Stanley Cowell Passes

One of Toledo’s great jazz pianists, Stanley Cowell passed away in his home in Dover, Delaware, on December 17 at 79 years of age. Cowell had a long career that started in his hometown but came to include much of the jazz world. His father grew up with legendary pianist Art Tatum and Cowell recalls meeting and listening to him at six years of age. He remembers specifically hearing Tatum play “You Took Advantage of Me.” It was Cowell’s two older sisters who taught him to read music starting at three and as a teen he was playing pipe organ in church. His early jazz performances took place at the Waiters and Bellman’s Club, the M 7 L, the Aku Aku and the Park Lane Hotel with vocalist Jean Holden and bassist Vernon Martin.

Cowell’s formal education started in the early 1960s with classical piano studies at Oberlin and in 1962 as a graduate student in the School of Music at the University of Michigan in Ann Arbor. He roomed with bassist Ron Brooks as Brooks recalled in a 2012 interview published in the SEMJA UPDATE:

“Stanley and I were roommates for maybe three years in the mid-1960s. I would wake up at 4 a.m. and he would practically play the keys off the piano. He practiced constantly. I got the job for the Ron Brooks Trio at the Towne Bar. I told the owners that I would build a stage in the window and bring in a piano and if they let us play for two weekends and business went up they could start paying us. (laughs).”

Brooks classifies Cowell in the “near genius” category along with another pianist he played with in the 1960s, Bob James.

Cowell also got to know some of the more adventurous musicians in Detroit. He was part of the Detroit Contemporary Four with trumpeter Charles Moore and bassist John Dana. Cowell took the place of guitarist Ron English and also brought drummer Ronnie Johnson into the group according to Mark Stryker’s Jazz From Detroit.

A pivotal moment in Cowell’s career was playing with drummer Max Roach in 1967–1970. Roach was a demanding leader who encouraged Cowell to respect the jazz tradition. Trumpeter Charles Tolliver was part of Roach’s group, and he and Cowell started a life-long musical partnership. They recorded together on Roach’s Members, Don’t Get Weary (Atlantic, 1968). A musician’s collective in Detroit that inspired Cowell was Strata. With Tolliver he formed Strata East Records in 1971, which produced several recordings including Music, Inc. with Tolliver, Handscapes with Piano Choir (with seven pianists including Cowell and Hugh Lawson another Detroiter), and the Heath Brothers. Cowell ended up playing and recording with the Heath Brothers group for ten years. He played the Detroit Jazz Festival in 2016.

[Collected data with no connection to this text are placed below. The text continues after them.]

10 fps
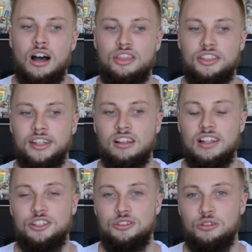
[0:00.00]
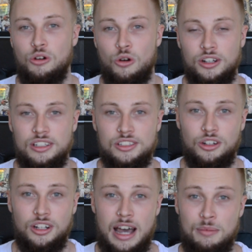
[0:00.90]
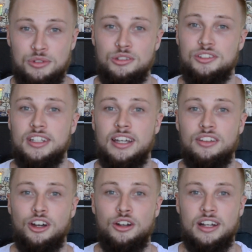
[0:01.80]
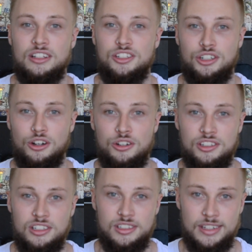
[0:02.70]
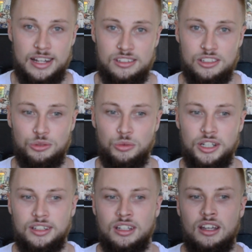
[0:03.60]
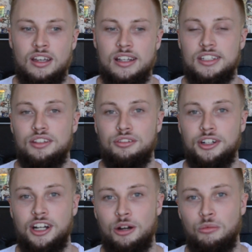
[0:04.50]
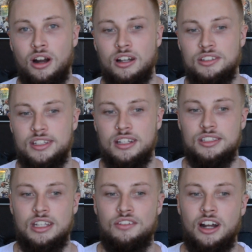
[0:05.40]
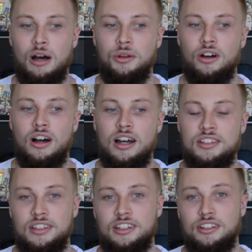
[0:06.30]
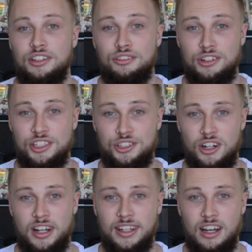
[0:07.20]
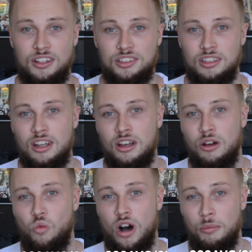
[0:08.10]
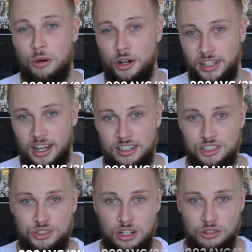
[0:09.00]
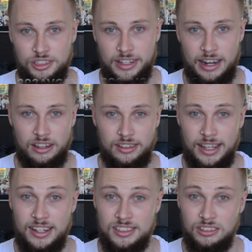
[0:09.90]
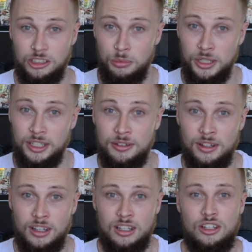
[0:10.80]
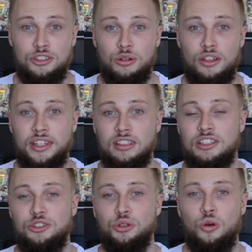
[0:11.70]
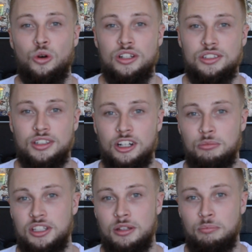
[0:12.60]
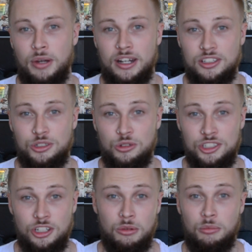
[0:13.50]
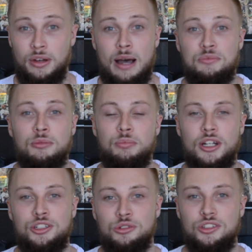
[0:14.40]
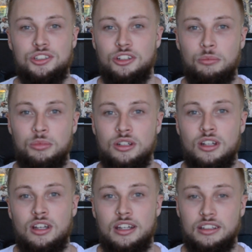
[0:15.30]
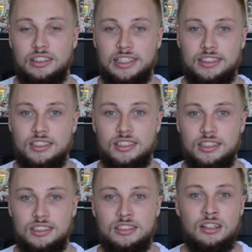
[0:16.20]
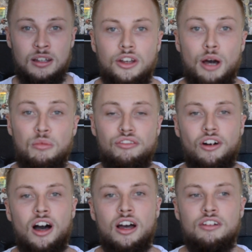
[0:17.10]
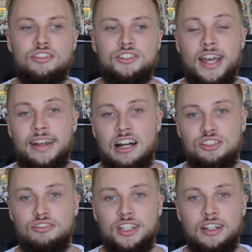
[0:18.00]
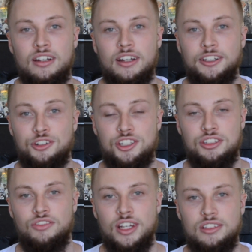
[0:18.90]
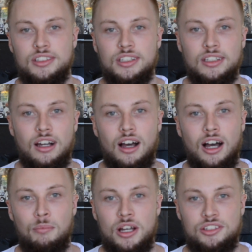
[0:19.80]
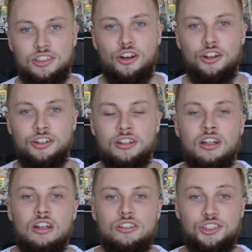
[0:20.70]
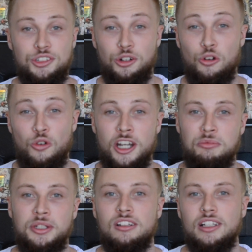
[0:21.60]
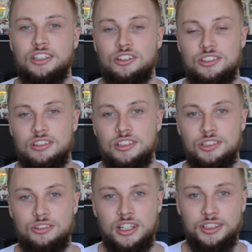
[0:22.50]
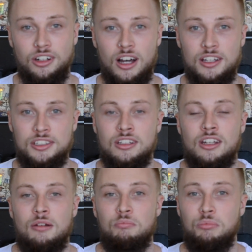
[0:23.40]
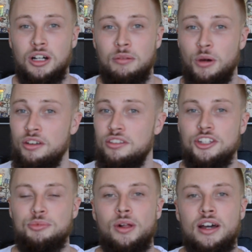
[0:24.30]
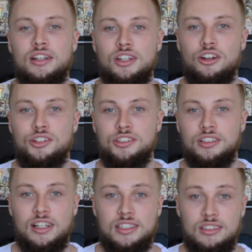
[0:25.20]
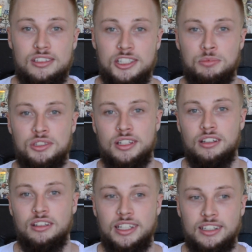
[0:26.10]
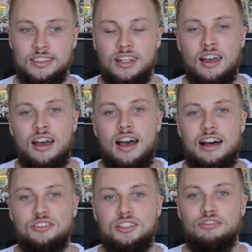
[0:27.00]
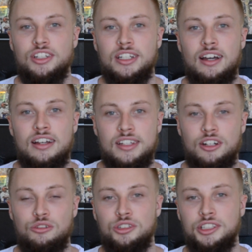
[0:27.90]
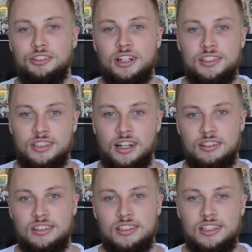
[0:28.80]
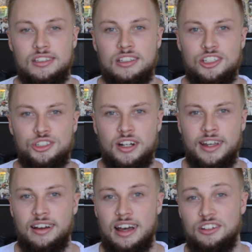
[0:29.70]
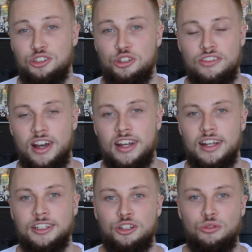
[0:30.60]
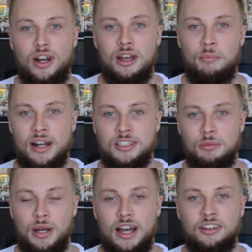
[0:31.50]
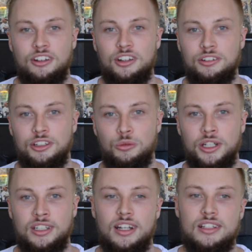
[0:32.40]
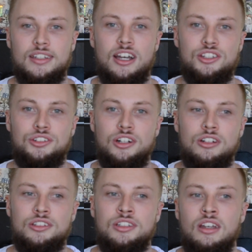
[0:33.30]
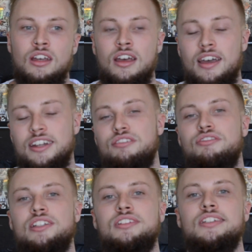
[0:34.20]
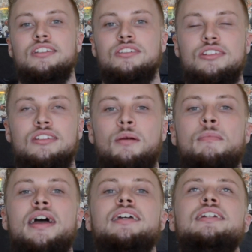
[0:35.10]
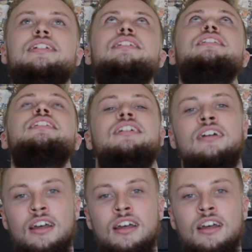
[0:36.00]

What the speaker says: I think Lindor is on an absolute tear though, and it shows in his stats this week. He's hit 3 home runs, he has 7 RBIs and only 3 strikeouts, while Bogart has struggled to get out of the gates a little bit. So I think Lindor is going to be the better shortstop and perhaps the best shortstop in the league this season. Number 5, Dan Altavilla and Chris Devenski are must own. You should already be clicking onto this already, guys, but both of those players are owned in less than 6% of leagues. Altavilla has had a really great start of the season. He struck out Altuve and Correa back-to-back earlier in the week against Astros, and Devenski is just amazing.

Cowell eventually became a jazz educator teaching at CUNY and the New England Conservatory.

Toledo and Art Tatum remained a point of inspiration for Cowell for much of his career, not only as a pianist but also as a composer. He wrote a concerto for Toledo’s month-long Tatum Celebration in 1992, when it had its premiere with the Toledo Orchestra. Later he would play excerpts from this concerto in his solo performances, for example in a nicely recorded 2016 concert in Buenos Aires, Argentina, which can be found on YouTube.